His gums are pale. They are dry, he won't touch water, no licking (which he usually does a lot). His stomach makes a gurgling sound, but he lets me touch his belly no problem.
Submitted: 1 year ago.
Category: Dog Veterinary
Expert:  Dr. B. replied 1 year ago.

Hello & welcome, I am Dr. B, a licensed veterinarian and I would like to help you with your wee one today.

How long have his gums been pale?

Is he refusing food as well?

Any retching, gagging, lip licking or vomiting?

Any black stool or blood in his stool or vomit?

Any breathing changes?

Could he have eaten something he should not have (ie bones, toys, plants, chemicals, etc)?

Expert:  Dr. B. replied 1 year ago.

Hi again,

I have not heard back from you but am concerned about your lad. Therefore, I do want to leave my thoughts for your return.

If his gums are pale, this is a red flag of a serious issue. We can see this in dogs that have heart or lung issues but also those that are anemic or are internally bleeding. And I have to warn you that I am concerned about that last issue for your lad. Especially bleeding associated with the gut (since we have anorexia and gurgling of the stomach).

In regards ***** ***** for upper GI bleeds, the most common causes are stomach ulcers, stomach damage due to foreign body ingestion, adverse reaction to some medications, and stomach or intestinal tumors. And all of these issues could potentially cause nausea, anorexia, lethargy, vomiting, belly discomfort, and black feces.

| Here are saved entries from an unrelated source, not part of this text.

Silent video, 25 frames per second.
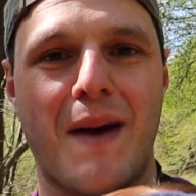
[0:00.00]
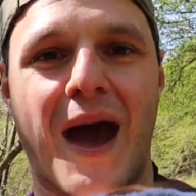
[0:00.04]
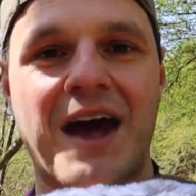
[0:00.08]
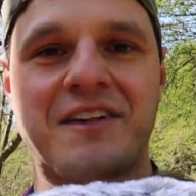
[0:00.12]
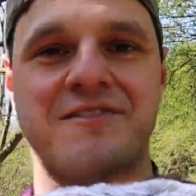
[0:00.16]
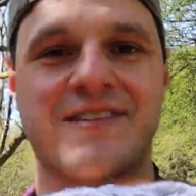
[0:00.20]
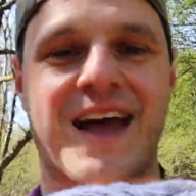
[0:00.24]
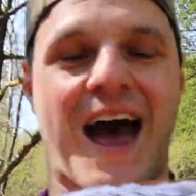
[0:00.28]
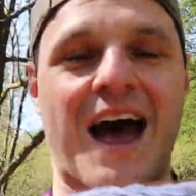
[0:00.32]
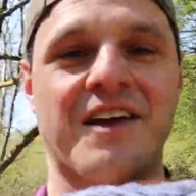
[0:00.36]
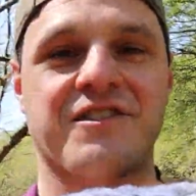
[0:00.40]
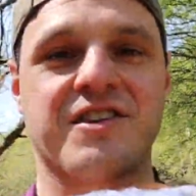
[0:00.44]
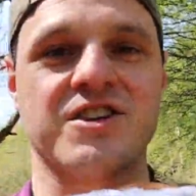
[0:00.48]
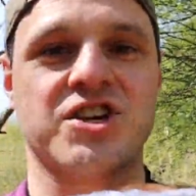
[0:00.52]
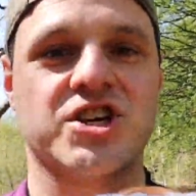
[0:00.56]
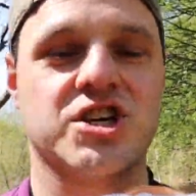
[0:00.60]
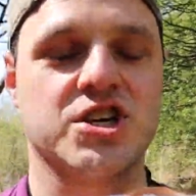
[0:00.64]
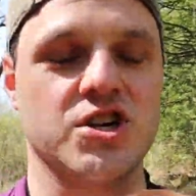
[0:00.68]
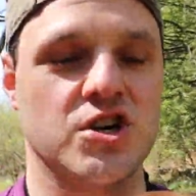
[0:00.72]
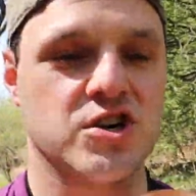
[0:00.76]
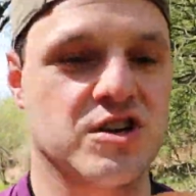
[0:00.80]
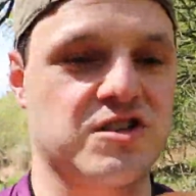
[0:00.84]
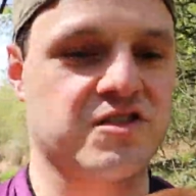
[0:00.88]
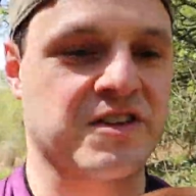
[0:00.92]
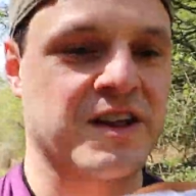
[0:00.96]
best
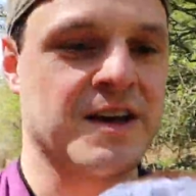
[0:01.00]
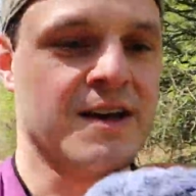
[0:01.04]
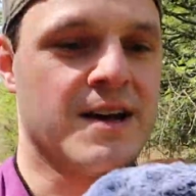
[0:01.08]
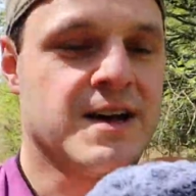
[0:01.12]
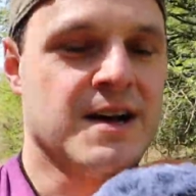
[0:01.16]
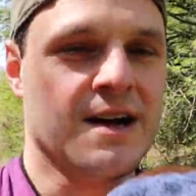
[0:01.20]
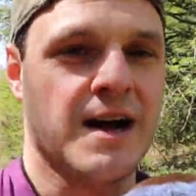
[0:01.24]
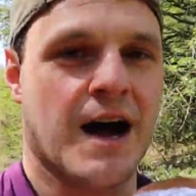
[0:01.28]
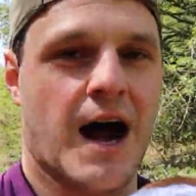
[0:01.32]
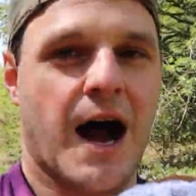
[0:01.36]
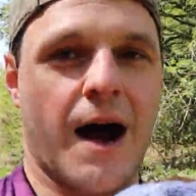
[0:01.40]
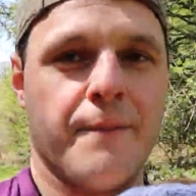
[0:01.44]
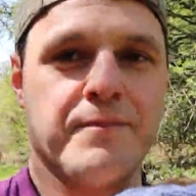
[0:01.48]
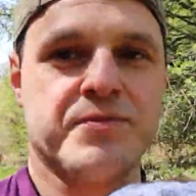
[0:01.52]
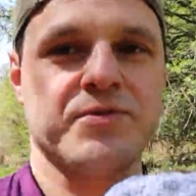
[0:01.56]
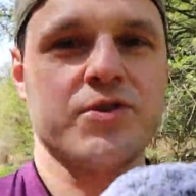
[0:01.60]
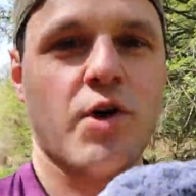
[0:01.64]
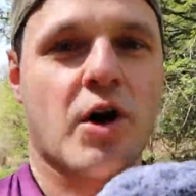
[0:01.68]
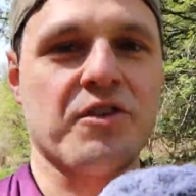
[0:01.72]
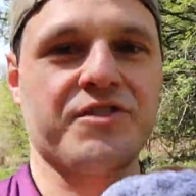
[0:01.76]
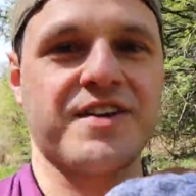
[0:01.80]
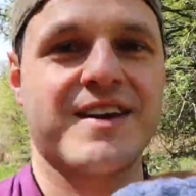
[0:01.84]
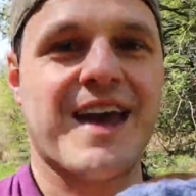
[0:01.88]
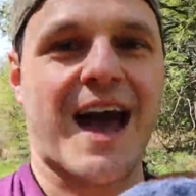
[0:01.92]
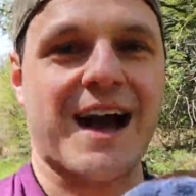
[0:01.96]
attitudes,
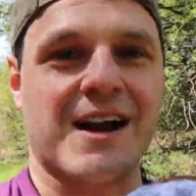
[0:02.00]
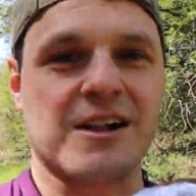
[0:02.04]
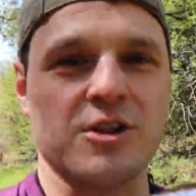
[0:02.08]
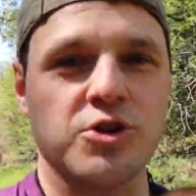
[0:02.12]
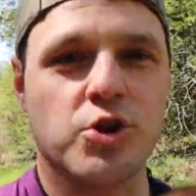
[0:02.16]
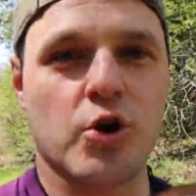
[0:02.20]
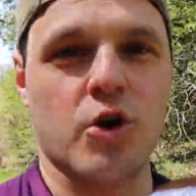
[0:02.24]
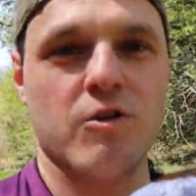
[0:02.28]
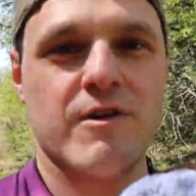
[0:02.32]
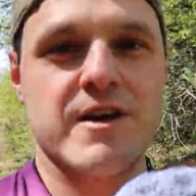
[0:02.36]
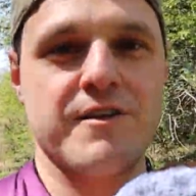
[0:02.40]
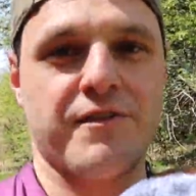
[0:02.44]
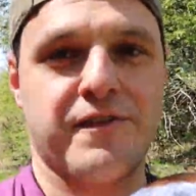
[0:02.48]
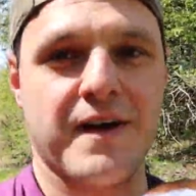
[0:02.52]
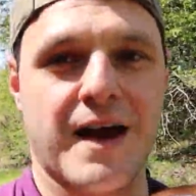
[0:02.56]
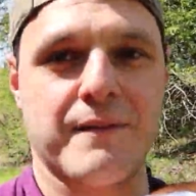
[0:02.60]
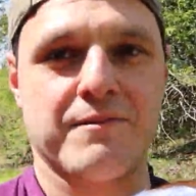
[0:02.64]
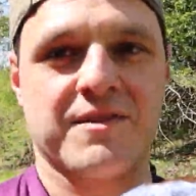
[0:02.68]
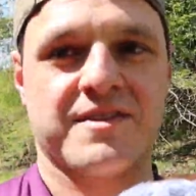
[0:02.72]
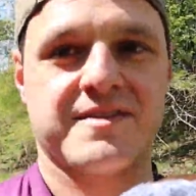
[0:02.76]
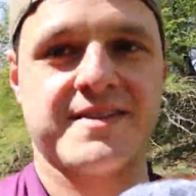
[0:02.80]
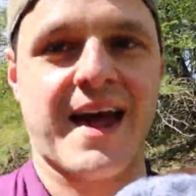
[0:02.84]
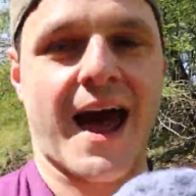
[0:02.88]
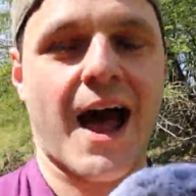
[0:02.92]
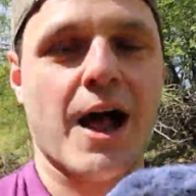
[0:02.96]
not to get glory for
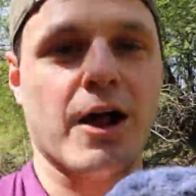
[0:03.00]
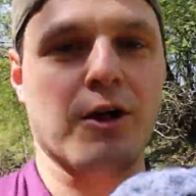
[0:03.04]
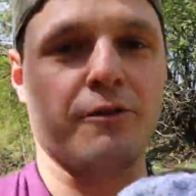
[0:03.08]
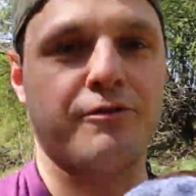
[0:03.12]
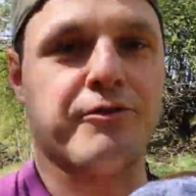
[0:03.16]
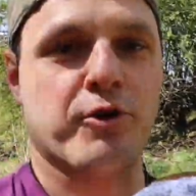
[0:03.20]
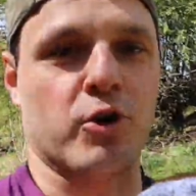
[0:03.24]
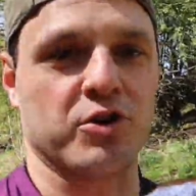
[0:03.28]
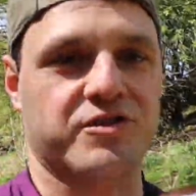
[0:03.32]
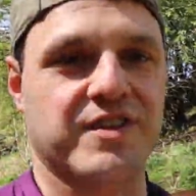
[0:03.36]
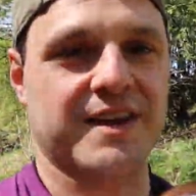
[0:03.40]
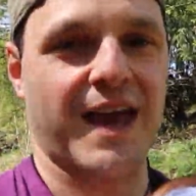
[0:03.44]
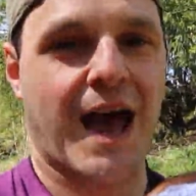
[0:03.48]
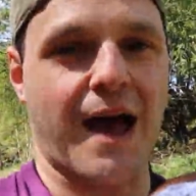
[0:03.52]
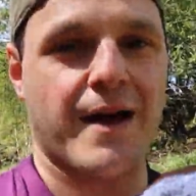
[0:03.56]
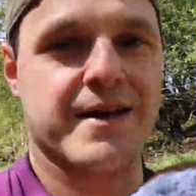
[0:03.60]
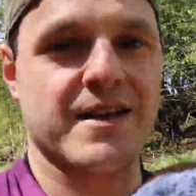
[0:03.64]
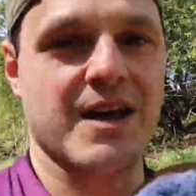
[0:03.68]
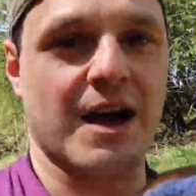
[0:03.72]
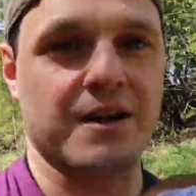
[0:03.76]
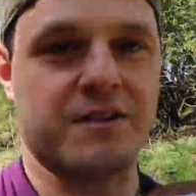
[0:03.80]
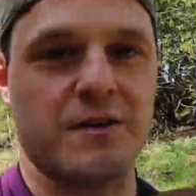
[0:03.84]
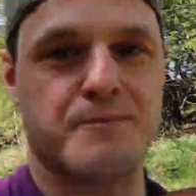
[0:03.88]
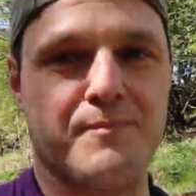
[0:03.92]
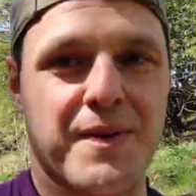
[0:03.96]
himself or to get
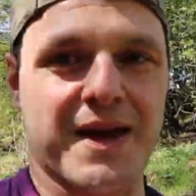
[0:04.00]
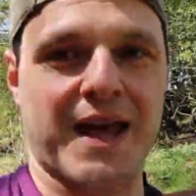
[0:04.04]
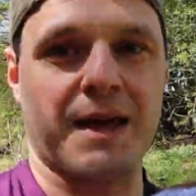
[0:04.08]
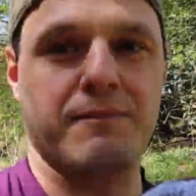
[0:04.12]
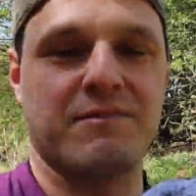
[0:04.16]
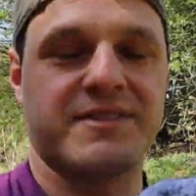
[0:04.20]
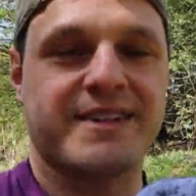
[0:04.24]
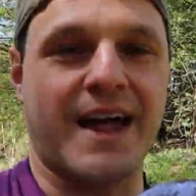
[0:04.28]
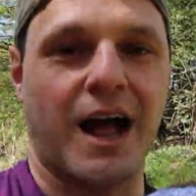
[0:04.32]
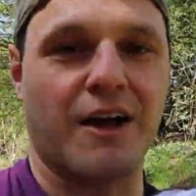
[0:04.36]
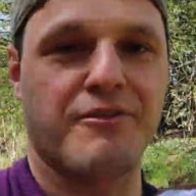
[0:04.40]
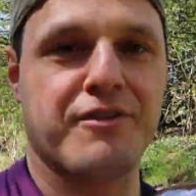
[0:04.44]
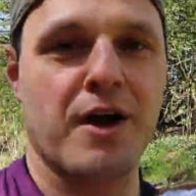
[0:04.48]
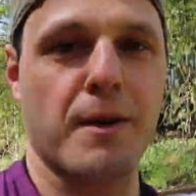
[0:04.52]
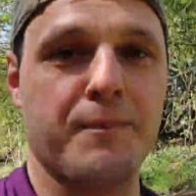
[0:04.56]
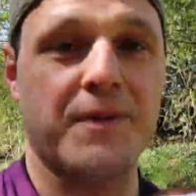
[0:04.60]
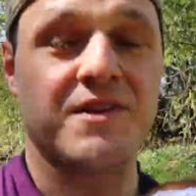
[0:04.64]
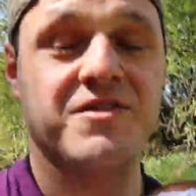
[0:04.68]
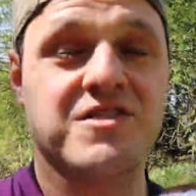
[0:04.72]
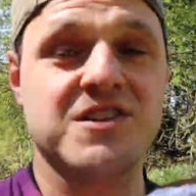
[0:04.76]
to big himself up.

With all this in mind, we do need to be proactive and aggressive in helping him (especially since we cannot see into his bleeding stomach to tell us if there is an ulcer about to perforate the stomach). Therefore, if possible, it would be ideal to get him to the vet urgently. They can help diagnose what is triggering his signs and get him onto some oral gastroprotectants (ie sucralfate) to coat any open stomach lesions, GI safe pain relief (ie bupenorphine, etc), and anti-vomiting medication to help us get him eating again (since an empty stomach means there is nothing for the stomach acid to digest but the stomach itself). Furthermore, they can fully examine him to ensure there is nothing else afoot putting him off food that could have caused this as a secondary issue.

If you cannot get him to the vet immediately, then I would say to at least consider treating him with an antacid to lower the stomach acid pH. These are available over the counter and pet friendly. I would advise only treating with one, but the two I tend to recommend are Pepcid (More Info/Dose @ or Zantac (More Info/Dose @ You will want to give these 20 minutes before offering food and under the circumstances you will want to treat every 8 hours. Of course, if he cannot even keep this down then injectable anti-vomiting and ulcer medication would be needed.

Overall, I am quite concerned about the signs you are seeing. Those pale gums a re a major worry and given the stomach signs we’d be most worried about a possible upper GI bleed. Therefore, it would be ideal to get him checked right away. If there is any delay in doing so, then do treat him with an antacid now and keep a close eye on for any emergency signs (ie belly pain or paling of his gums).

In this situation, it would be prudent to get your wee one to the emergency vet. To find your local ER veterinary clinic, you can check @ or

Please take care,

Dr. B.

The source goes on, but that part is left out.